Activity:
Begin your copy at the line with "[0:02.08-0:03.12]" in the records below and end it at the line with "[0:15.62-0:15.92]", restating each line word for word; omit the pictures.

Items listed in a dataset:
──────────────────────────────

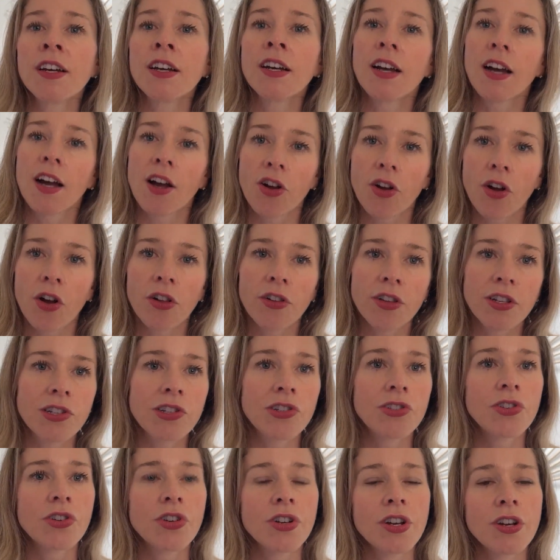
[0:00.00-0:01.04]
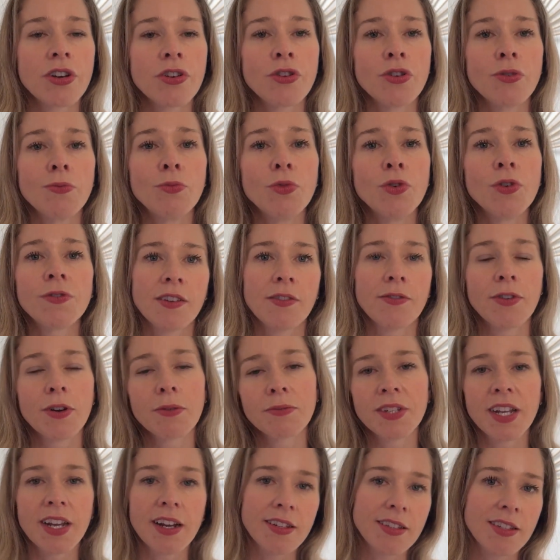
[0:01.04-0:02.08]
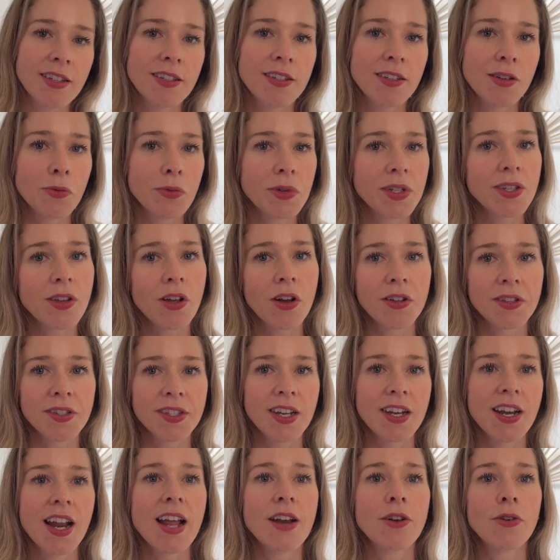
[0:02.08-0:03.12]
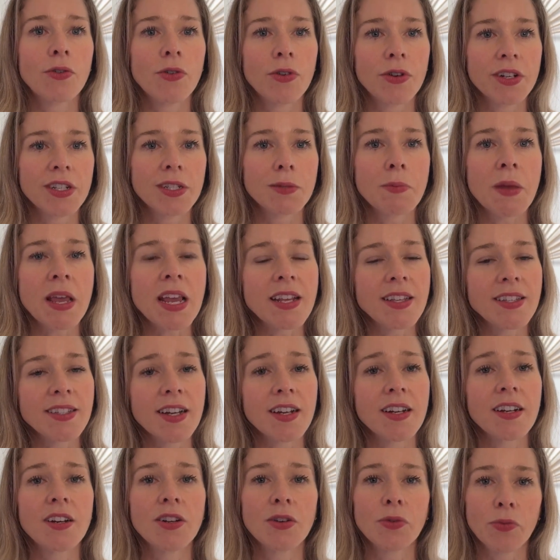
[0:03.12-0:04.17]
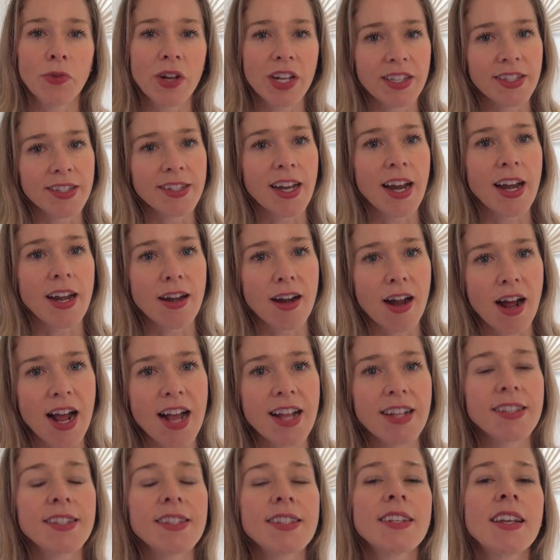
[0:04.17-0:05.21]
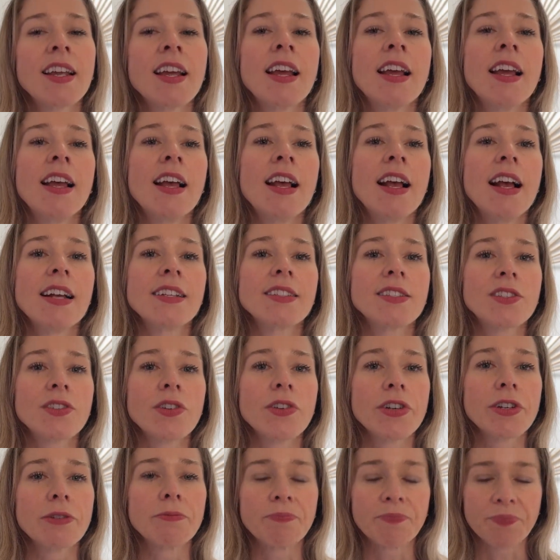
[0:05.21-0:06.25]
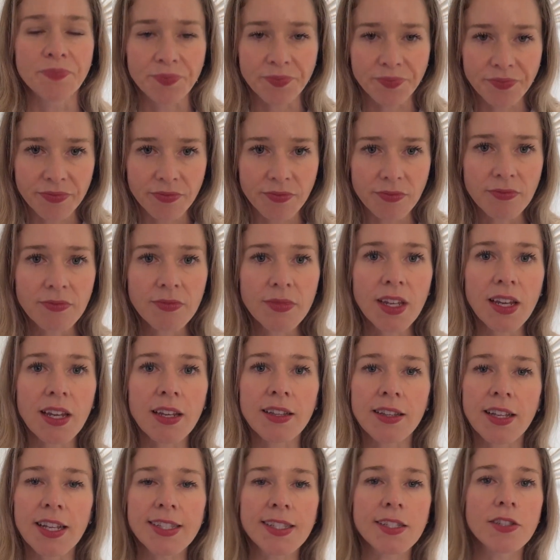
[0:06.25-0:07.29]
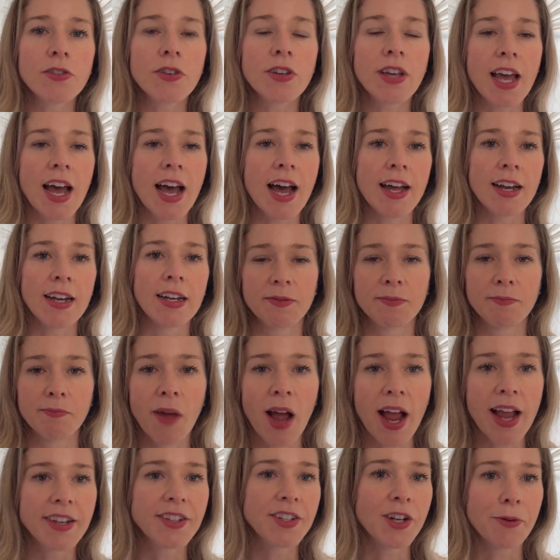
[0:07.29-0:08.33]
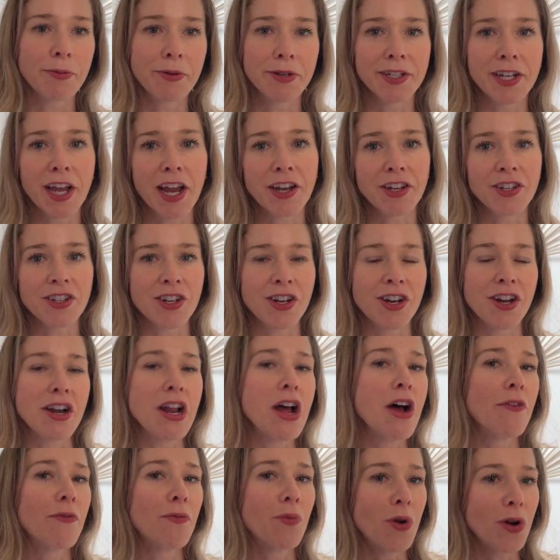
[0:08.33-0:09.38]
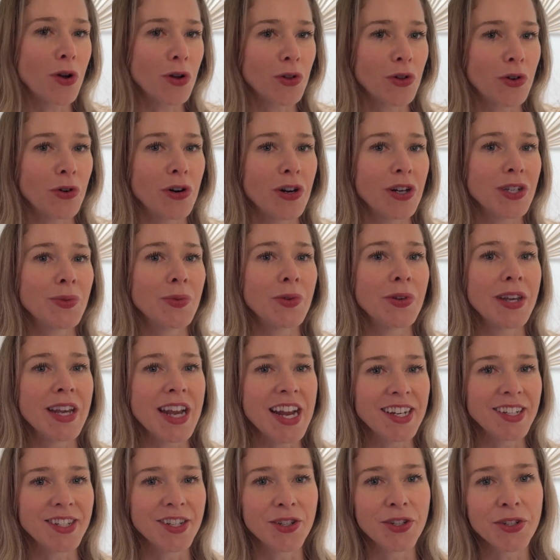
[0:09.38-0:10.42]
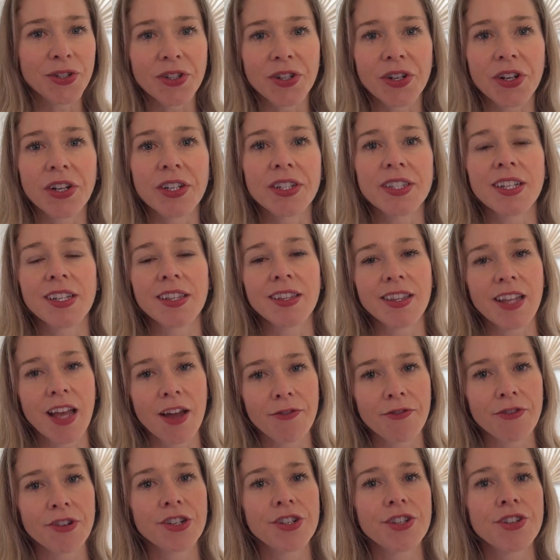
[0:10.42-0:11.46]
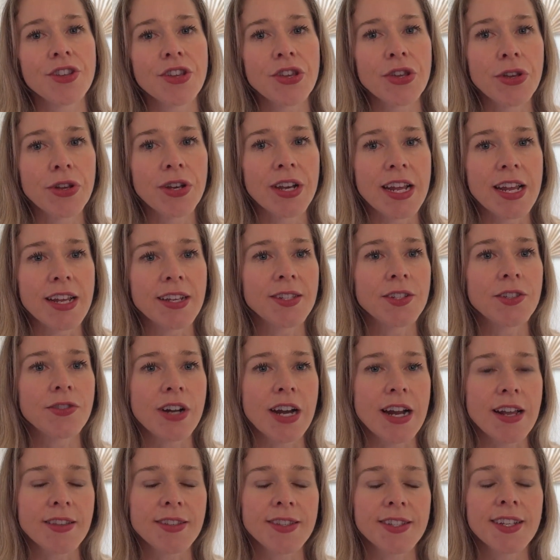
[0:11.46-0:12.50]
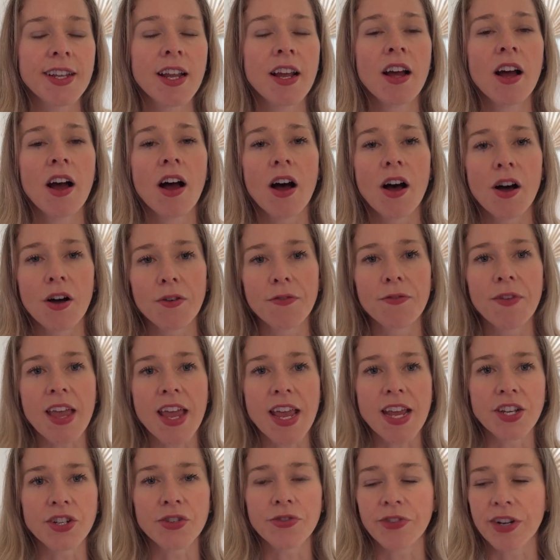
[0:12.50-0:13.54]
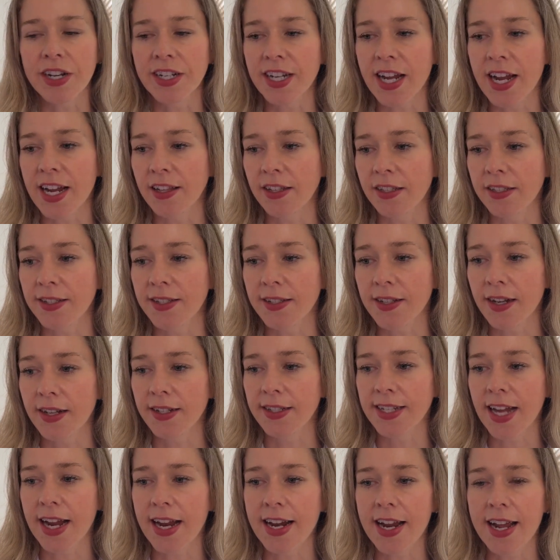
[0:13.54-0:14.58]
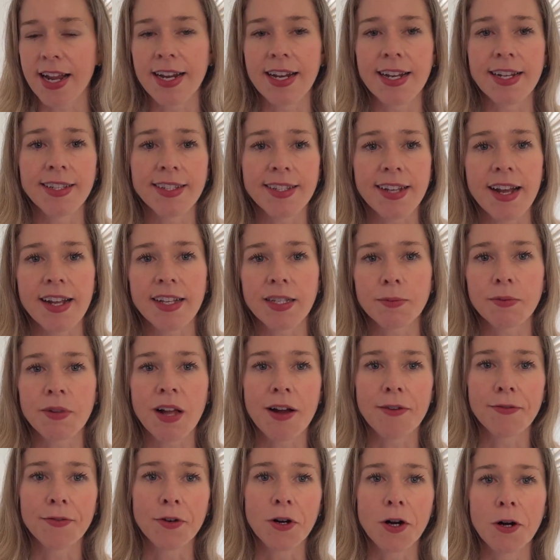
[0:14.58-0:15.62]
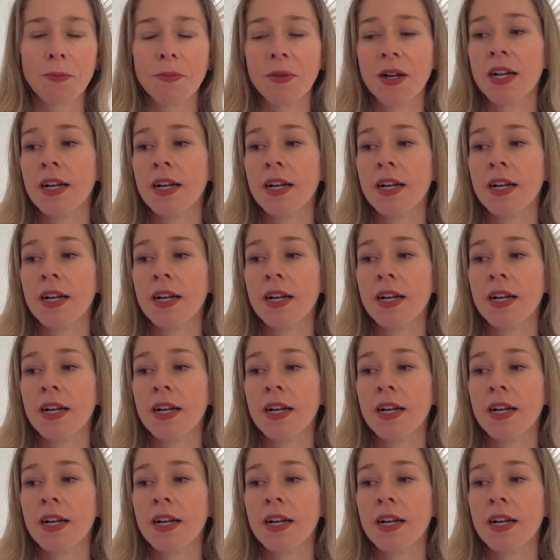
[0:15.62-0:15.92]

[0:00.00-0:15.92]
a college student who moved from Texas to Wisconsin and orders pizza on Wednesday nights. And so let's look at my interpretation of what Clorox would need to do to leverage the unique strengths of each retailer's data and insights platform.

──────────────────────────────

Answer area:
[0:02.08-0:03.12]
[0:03.12-0:04.17]
[0:04.17-0:05.21]
[0:05.21-0:06.25]
[0:06.25-0:07.29]
[0:07.29-0:08.33]
[0:08.33-0:09.38]
[0:09.38-0:10.42]
[0:10.42-0:11.46]
[0:11.46-0:12.50]
[0:12.50-0:13.54]
[0:13.54-0:14.58]
[0:14.58-0:15.62]
[0:15.62-0:15.92]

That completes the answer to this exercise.